■ Materials provided ■
--- START ---

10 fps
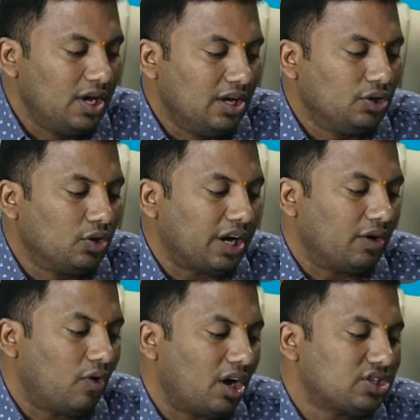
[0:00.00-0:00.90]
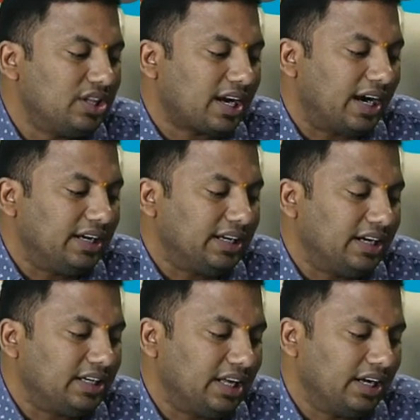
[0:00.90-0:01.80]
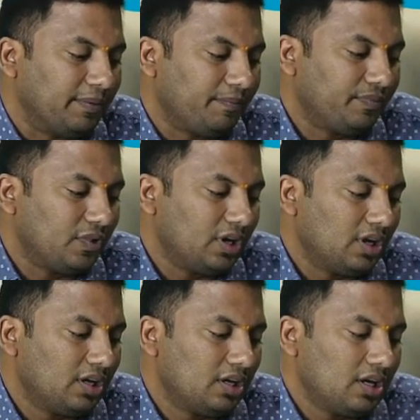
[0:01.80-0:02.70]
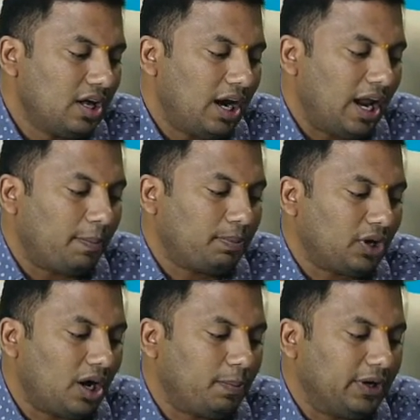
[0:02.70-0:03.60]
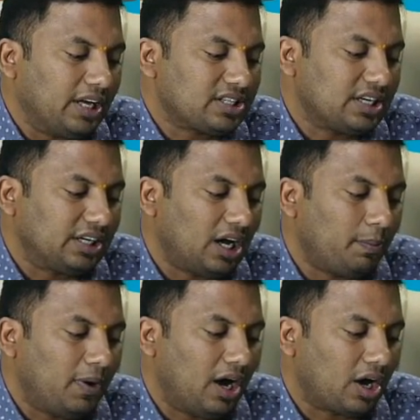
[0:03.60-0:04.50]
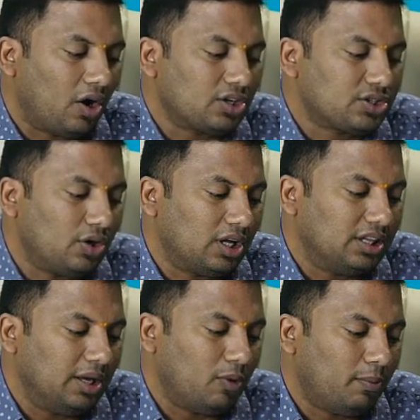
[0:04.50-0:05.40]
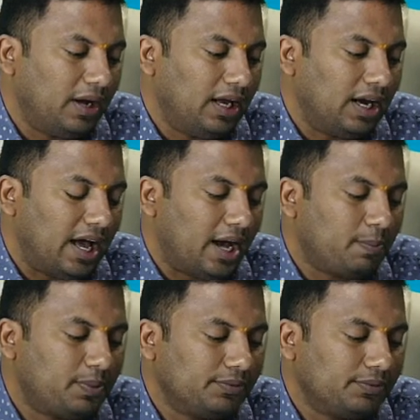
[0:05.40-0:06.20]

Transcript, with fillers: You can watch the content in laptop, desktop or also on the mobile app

--- END ---

■ Task directions ■
Type the listing above out again exactly, and omit all pictures.

■ Exercise result ■
10 fps
[0:00.00-0:00.90]
[0:00.90-0:01.80]
[0:01.80-0:02.70]
[0:02.70-0:03.60]
[0:03.60-0:04.50]
[0:04.50-0:05.40]
[0:05.40-0:06.20]

Transcript, with fillers: You can watch the content in laptop, desktop or also on the mobile app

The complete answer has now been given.